Items from a data source
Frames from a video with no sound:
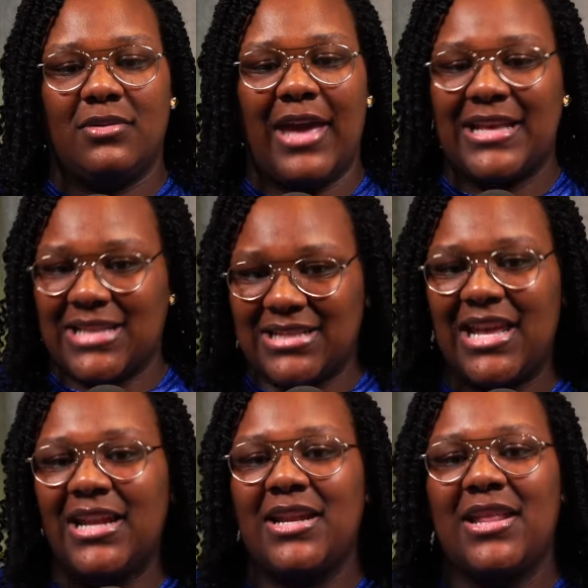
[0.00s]
as I
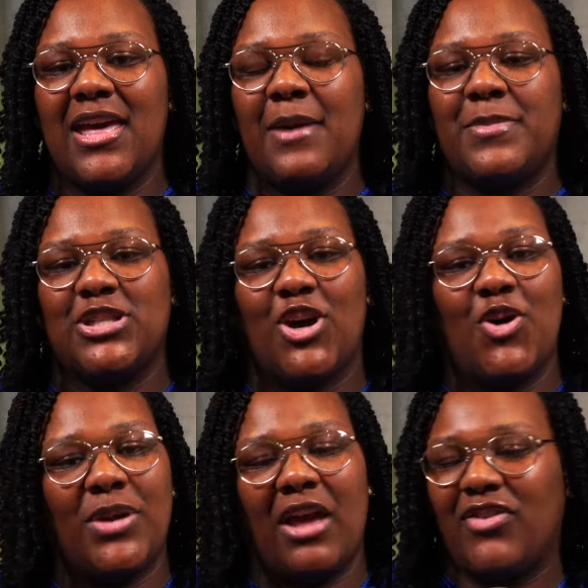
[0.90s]
stated in the
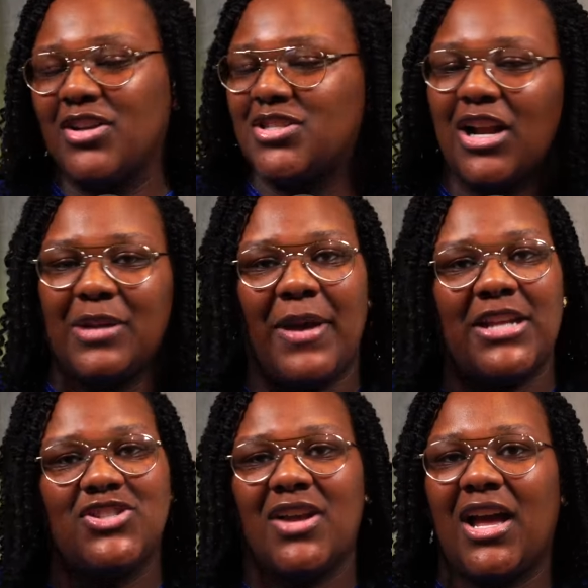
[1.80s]
episode, when I first started
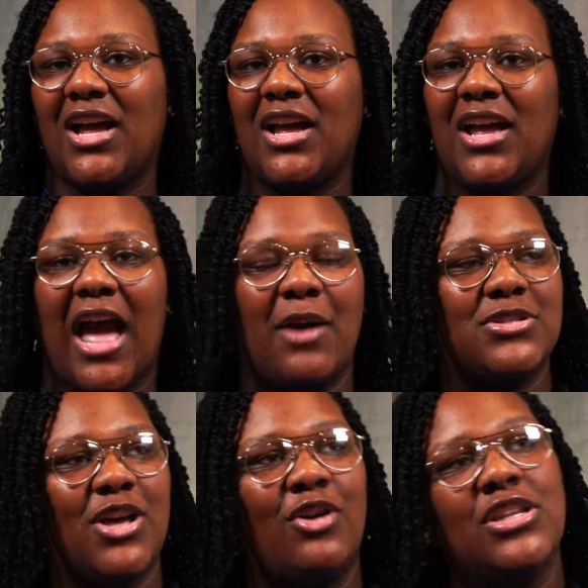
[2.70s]
Patreon, I
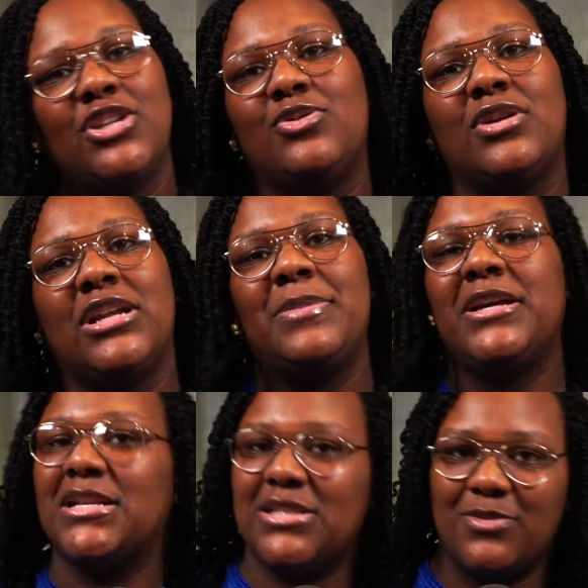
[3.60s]
was only doing it
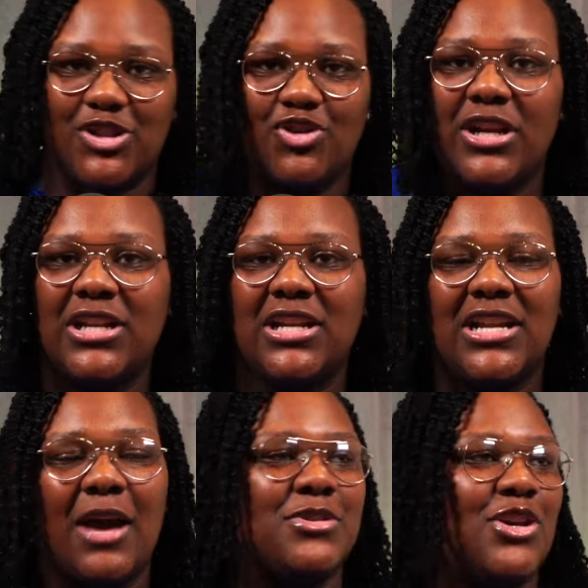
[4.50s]
because it was
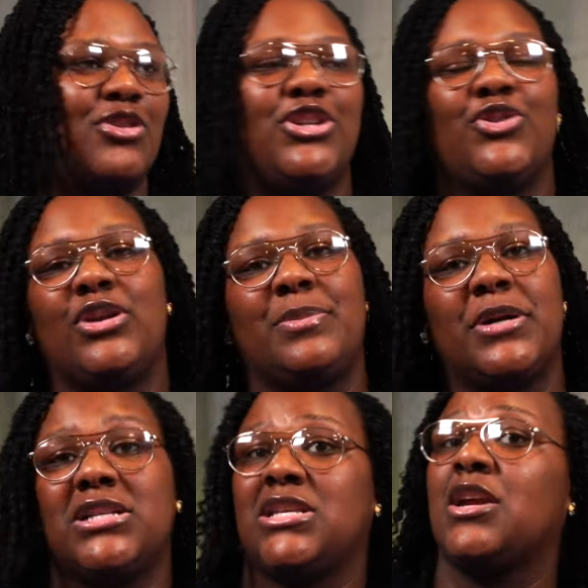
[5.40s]
trending. I was only doing it
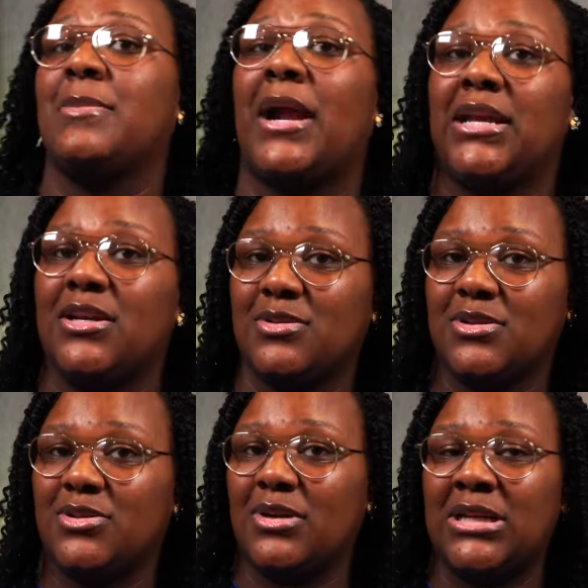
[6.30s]
because everybody else
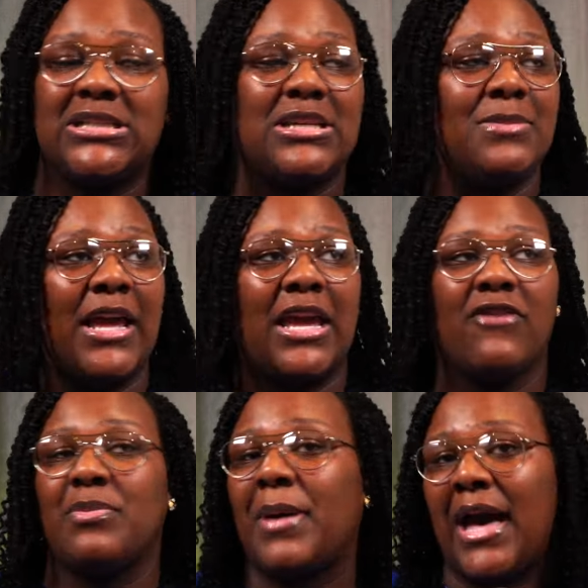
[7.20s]
was doing it. It seemed like
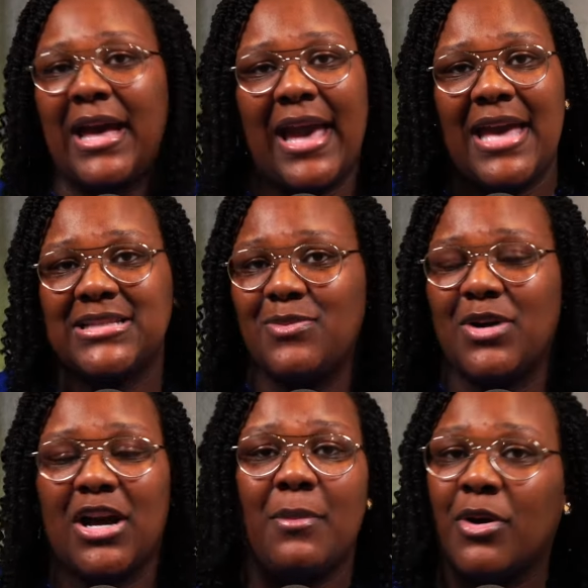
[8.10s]
every podcast that
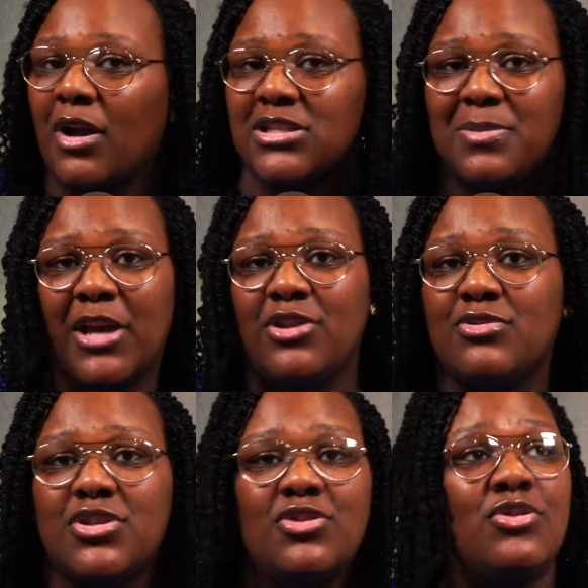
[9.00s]
would come across my
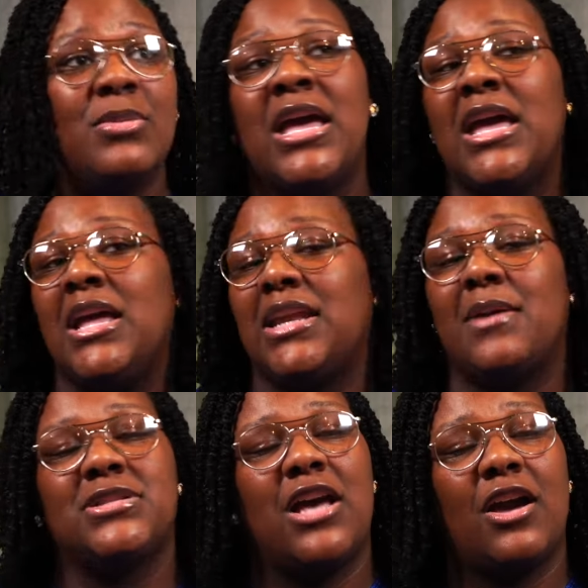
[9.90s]
YouTube, they
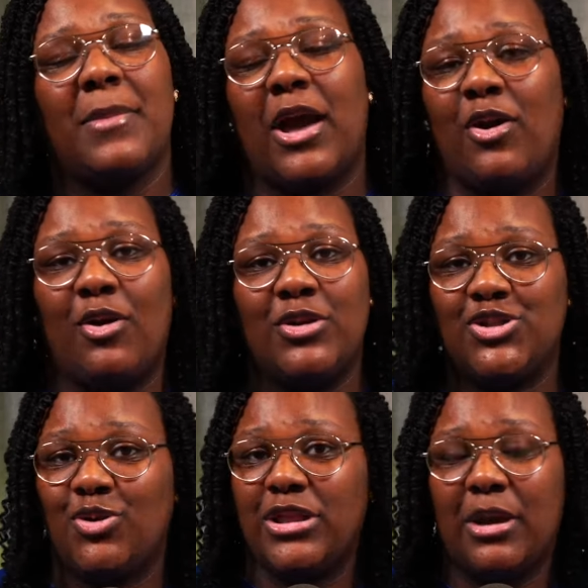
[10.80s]
were talking about go and
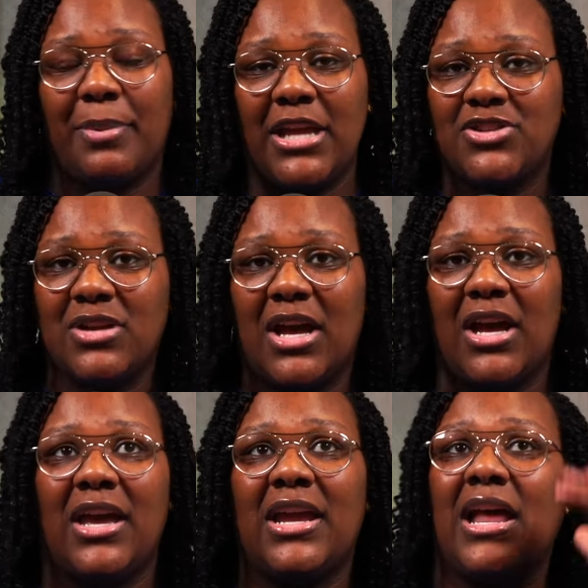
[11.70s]
join their Patreon.
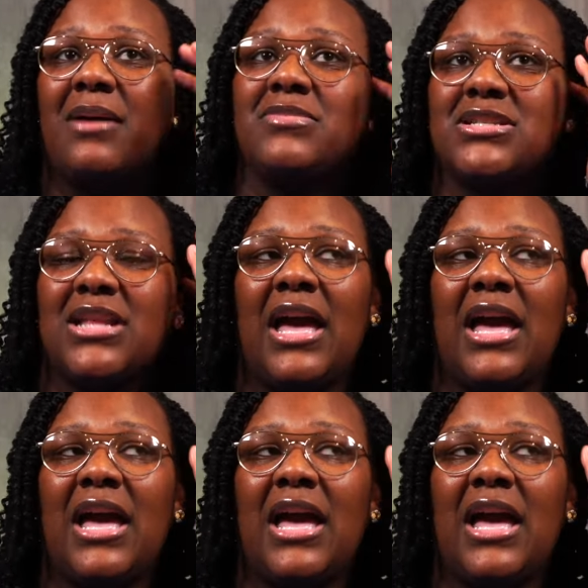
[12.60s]
And I'm just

Exercise: Set down every line of the entries above again, exactly as written, but not the pictures.

Output:
Frames from a video with no sound:
[0.00s]
as I
[0.90s]
stated in the
[1.80s]
episode, when I first started
[2.70s]
Patreon, I
[3.60s]
was only doing it
[4.50s]
because it was
[5.40s]
trending. I was only doing it
[6.30s]
because everybody else
[7.20s]
was doing it. It seemed like
[8.10s]
every podcast that
[9.00s]
would come across my
[9.90s]
YouTube, they
[10.80s]
were talking about go and
[11.70s]
join their Patreon.
[12.60s]
And I'm just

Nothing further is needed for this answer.